Ephrata's Groff said he believes his bank's stock price is a direct reflection of a decision last month to cut the dividend payable next month from 30 cents a share to 24 cents.
That's still significantly more than other locally based banks are paying. Union National suspended its dividend altogether last year to bolster its capital position. Fulton cut its dividend to 3 cents a share in April, and Susquehanna announced last month that it was dropping its dividend to 1 cent a share.

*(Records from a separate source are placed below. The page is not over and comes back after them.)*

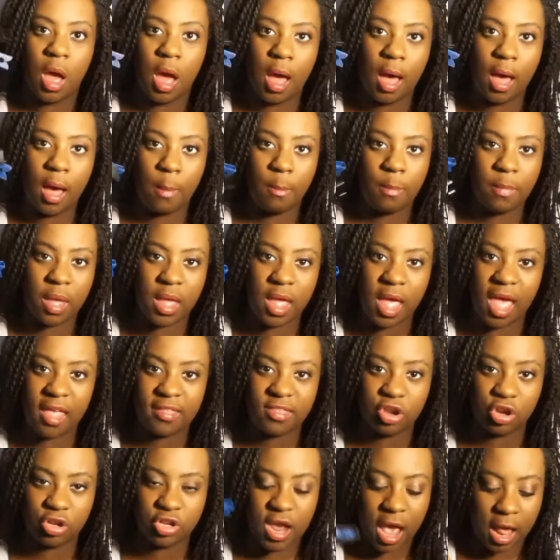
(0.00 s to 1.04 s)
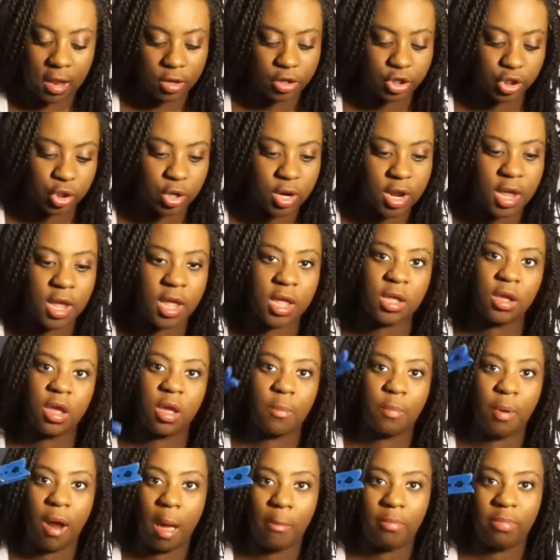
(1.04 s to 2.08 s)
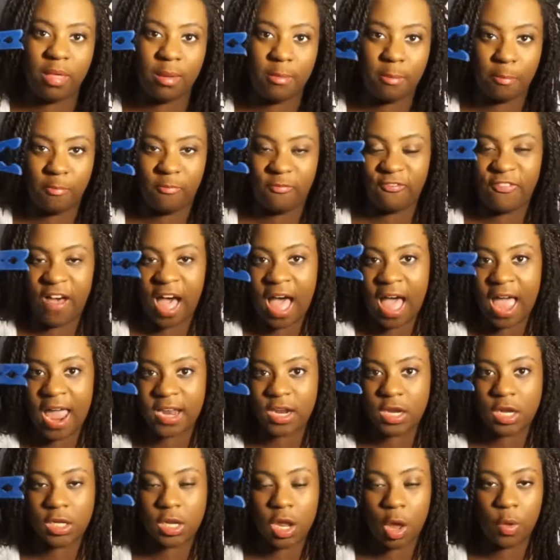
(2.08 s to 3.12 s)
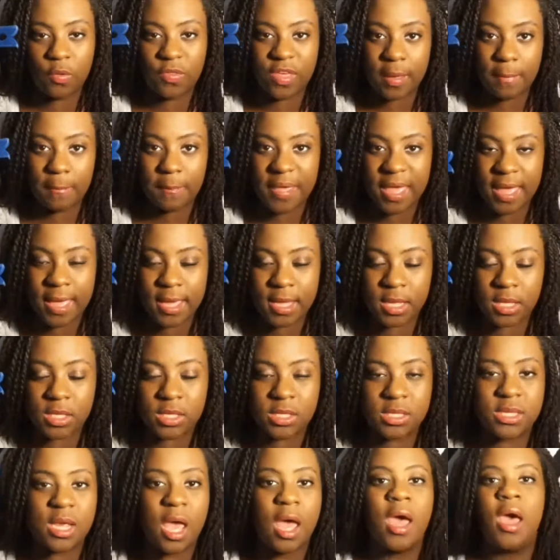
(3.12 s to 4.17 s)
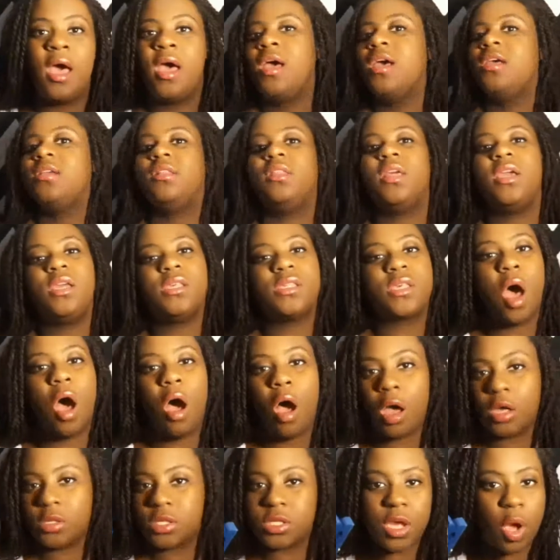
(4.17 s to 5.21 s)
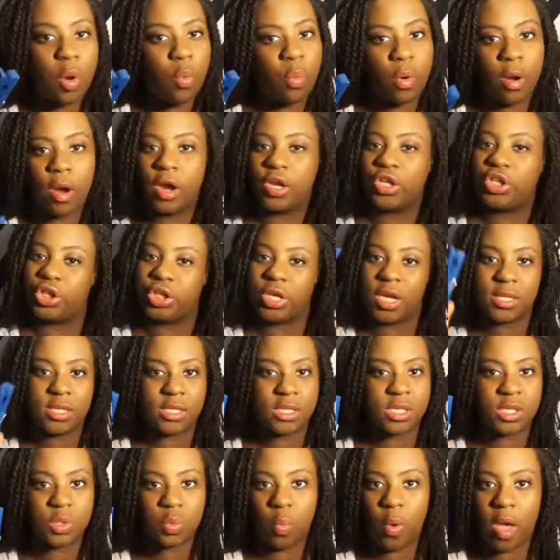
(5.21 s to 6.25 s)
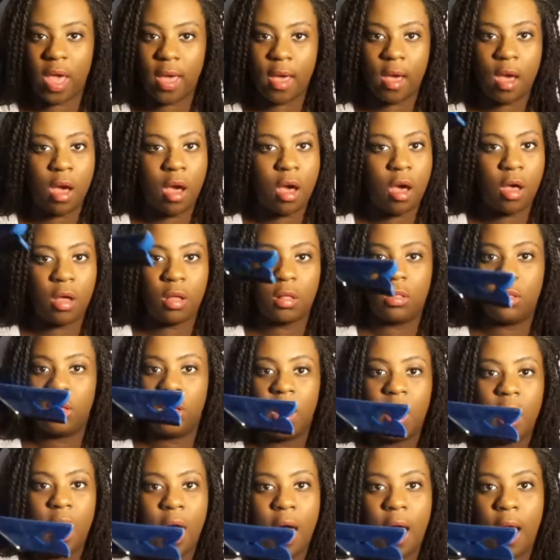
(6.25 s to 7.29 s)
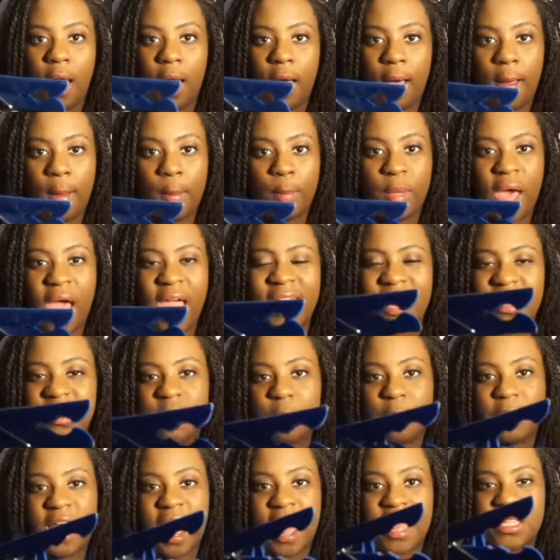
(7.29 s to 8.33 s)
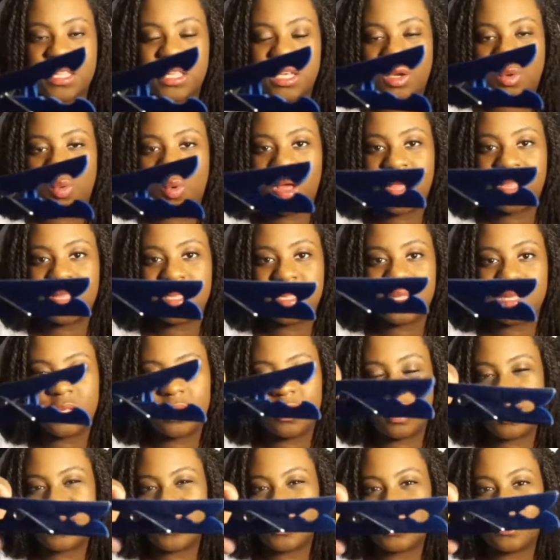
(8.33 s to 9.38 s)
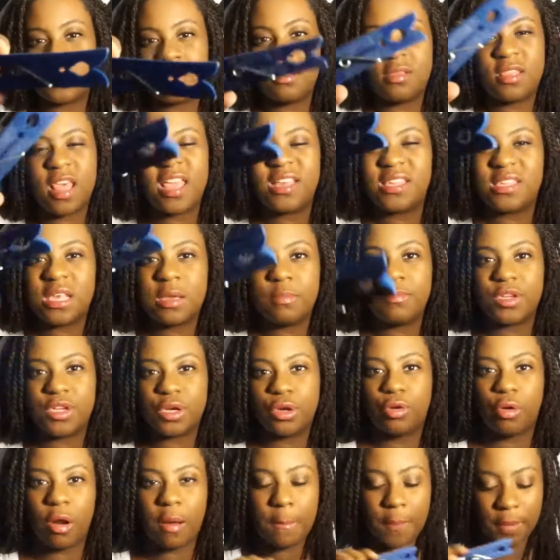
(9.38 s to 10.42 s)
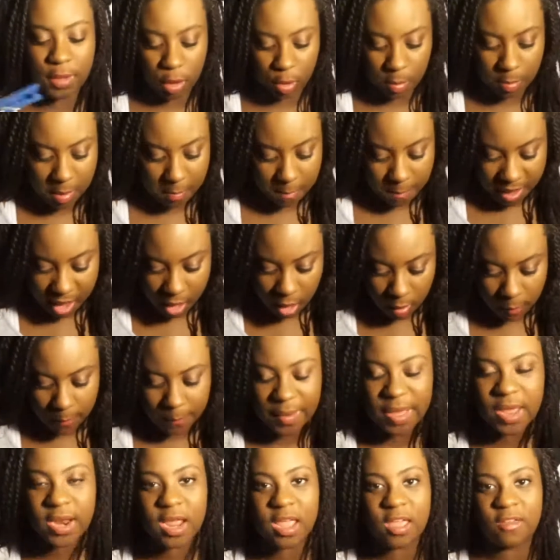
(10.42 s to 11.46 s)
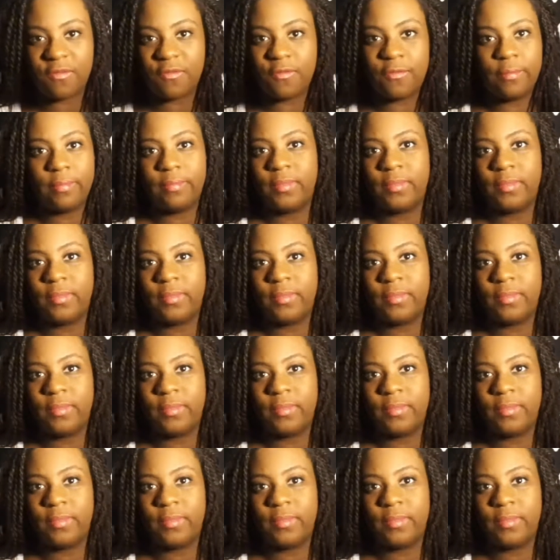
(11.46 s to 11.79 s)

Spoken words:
at your Dollar Tree, you could probably find clothing pins. These also work just as well. I get the plastic ones because they seem to grip a little bit better, but if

"The decision to reduce dividends was a painful decision," Susquehanna's Reuter said. But "it was the prudent thing to do. ... None of us are smart enough to understand how deep this recession is going to be."
Road to recoveryAlthough banking officials are seeing signs that make them hopeful the worst of the recession is over, they still believe the overall economy will be slow to recover.
"I think people are just a bit more optimistic," Ephrata's Groff said, pointing to refinancing activity and reports that people have started coming in again to pre-qualify for home mortgages.
The main drag, bank officials say, is the continuing loss of jobs.
"The big driver is unemployment," Union National's Gainer said. "We need consumers to start spending."
Mike Gumpper, professor of economics at Millersville University and director of its Center for Economic Education, agrees.
"There are a lot of positive signs that we have come to the bottom, [that] the declines have slowed," Gumpper said. "[But] the unemployment issue is still the big elephant in the room when it comes to recovery. ... The path leading out of it is going to be very slow, very drawn out compared to past recoveries."
There is also concern about how the government backs away from its stimulus efforts as the economy stabilizes.
"The issue now is the transition in stimulus from the public to the private sector," Fulton's Smith said. "It could be a tricky transition."
Still, bank officials are hopeful.
"We're confident," Susquehanna's Reuter said. "We believe we'll be positioned nicely as the economy does turn around."